__Task directions__
From the first line to the last, repeat the data exactly but leave out the pictures.
[Data section]
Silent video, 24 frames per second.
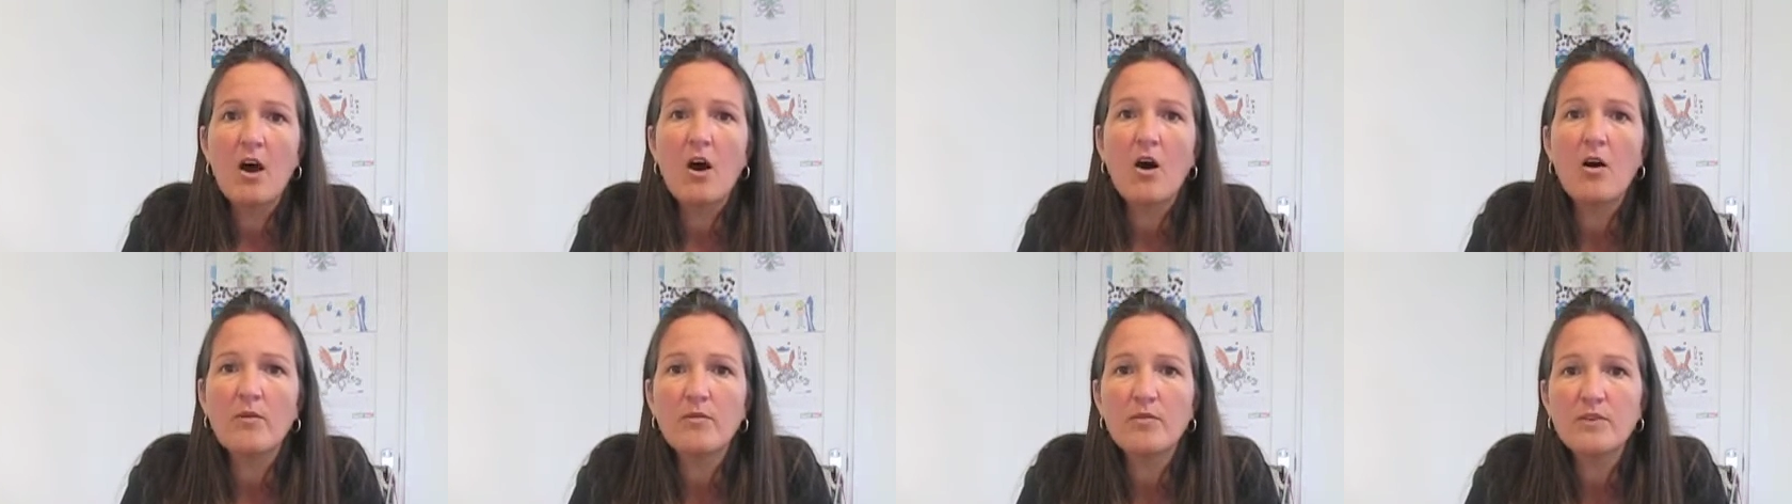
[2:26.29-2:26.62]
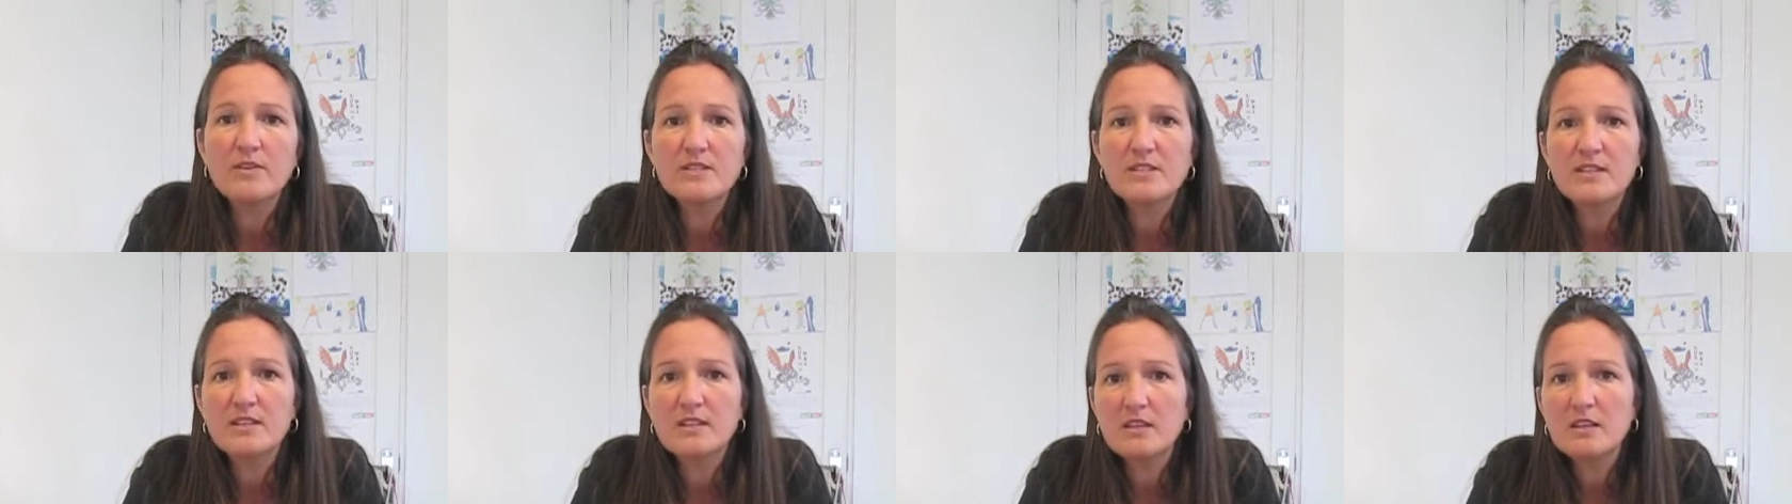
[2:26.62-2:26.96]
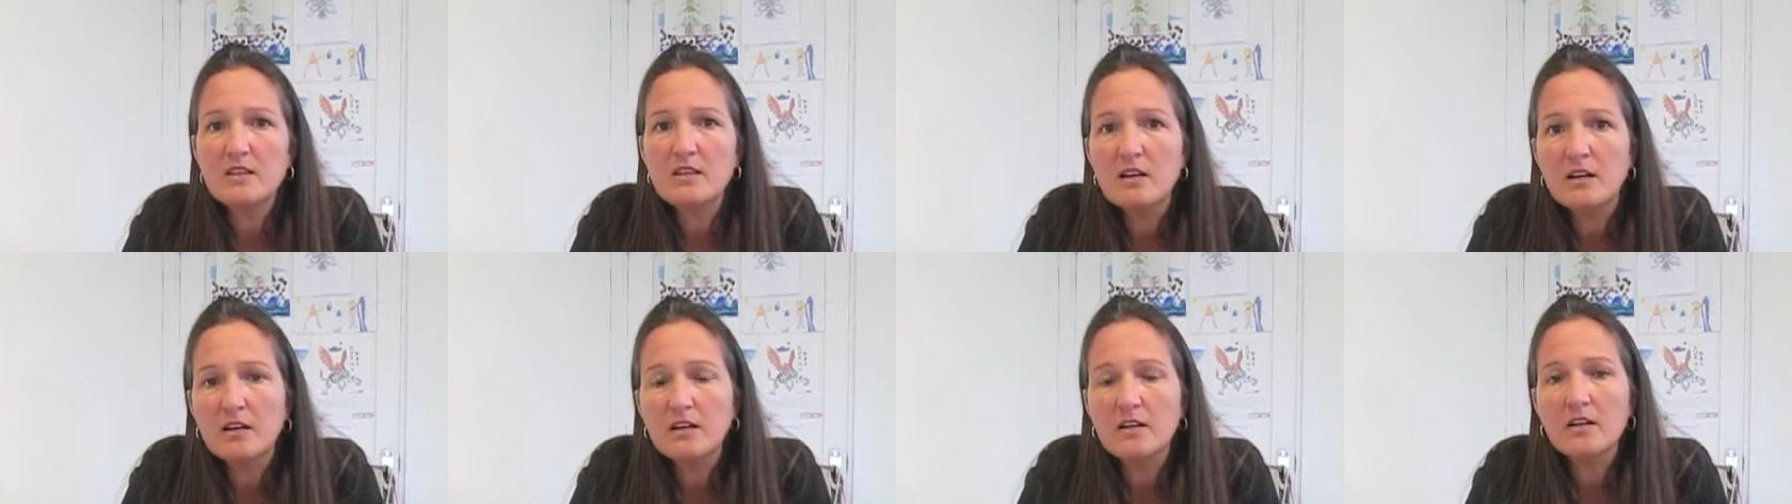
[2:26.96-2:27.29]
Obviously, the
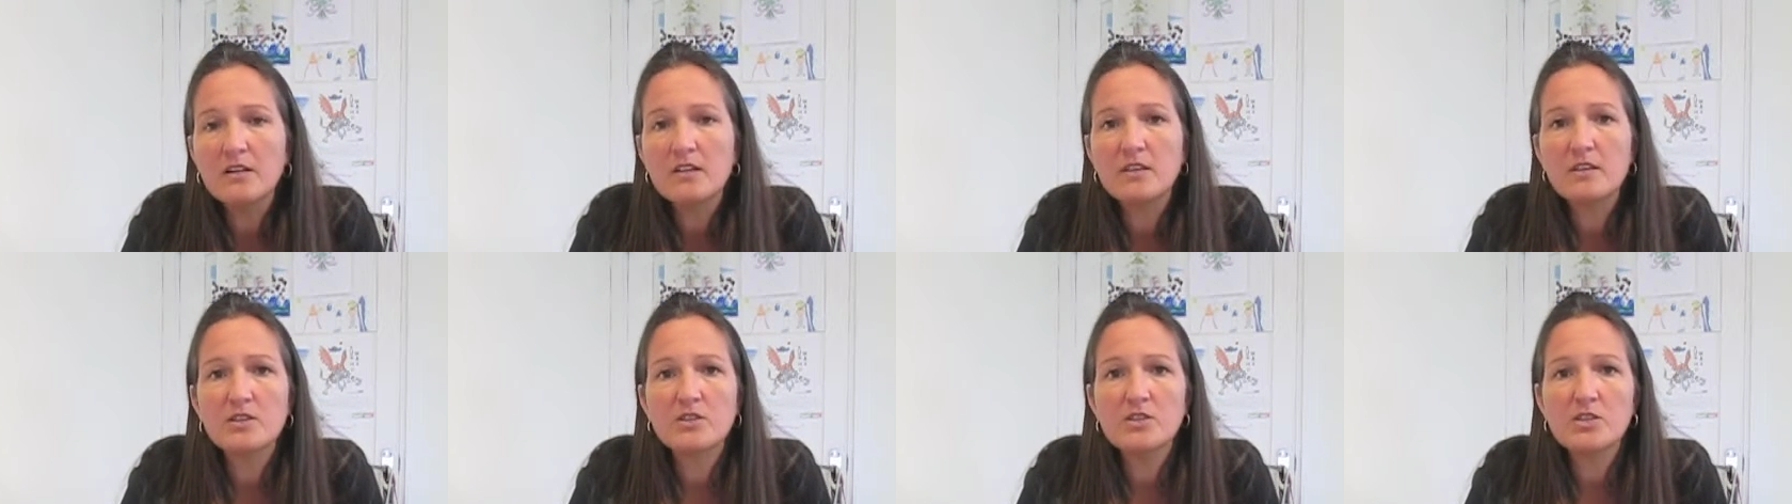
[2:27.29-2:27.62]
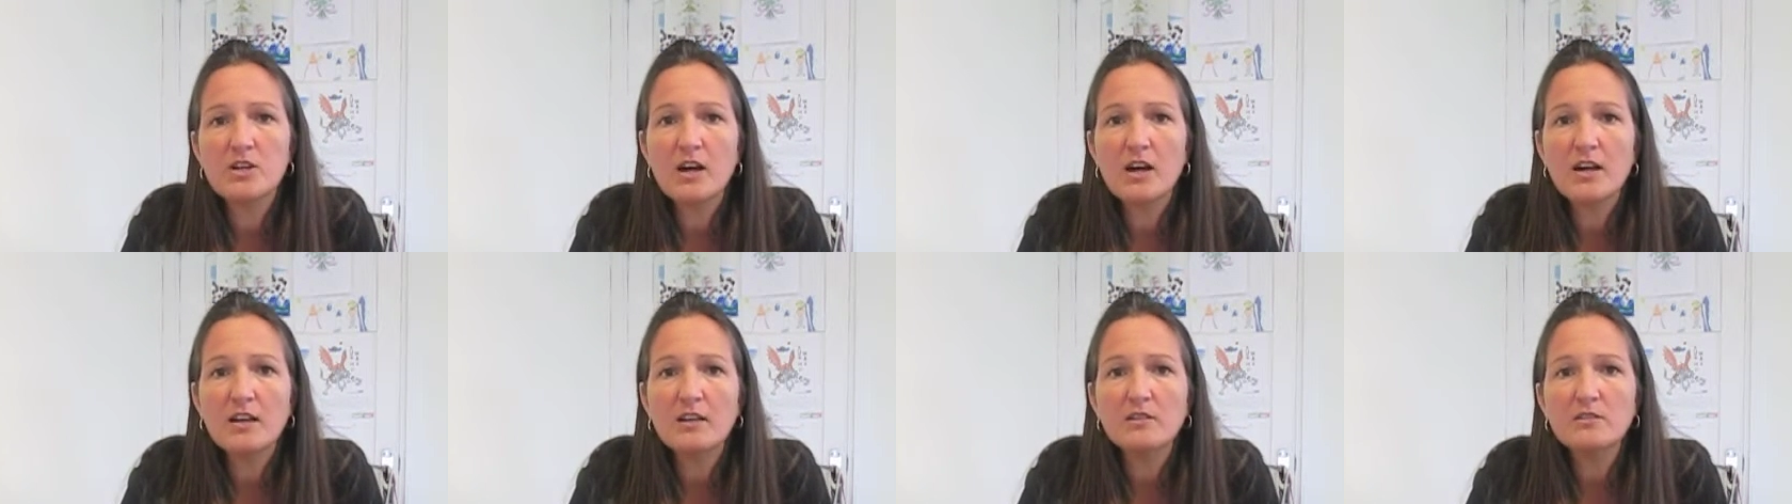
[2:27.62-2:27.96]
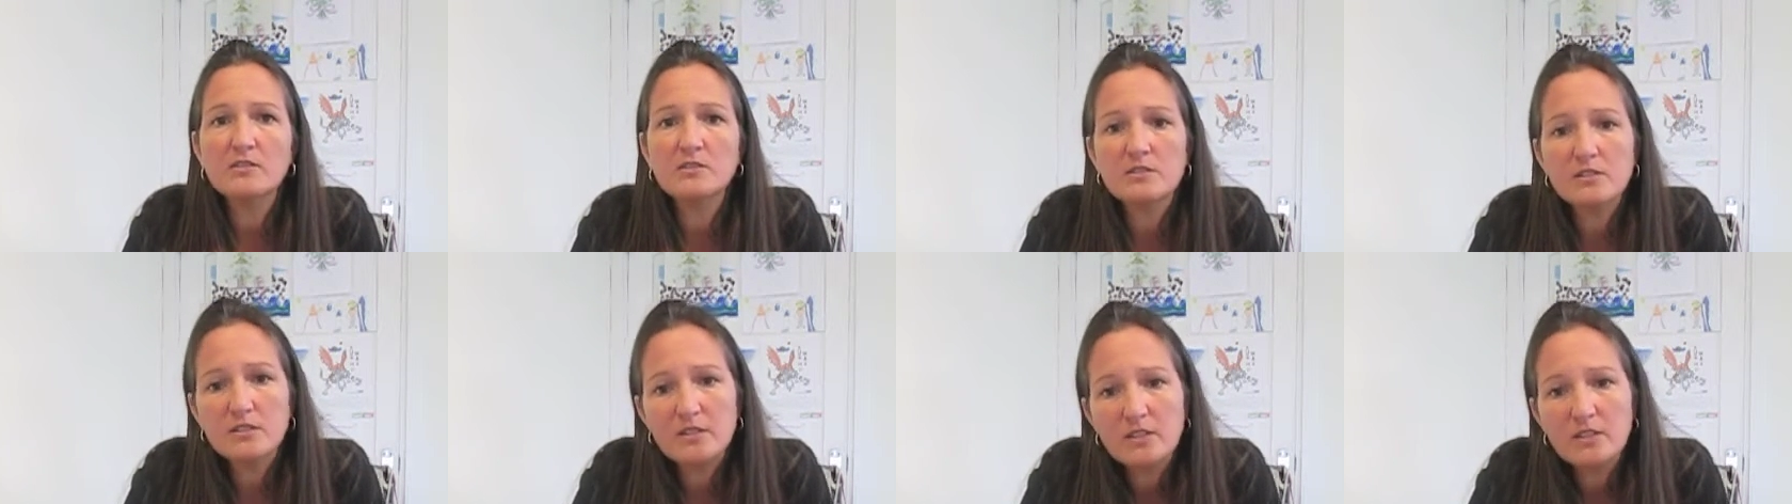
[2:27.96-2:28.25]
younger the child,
[/Data section]
__Completed task__
Silent video, 24 frames per second.
[2:26.29-2:26.62]
[2:26.62-2:26.96]
[2:26.96-2:27.29]
Obviously, the
[2:27.29-2:27.62]
[2:27.62-2:27.96]
[2:27.96-2:28.25]
younger the child,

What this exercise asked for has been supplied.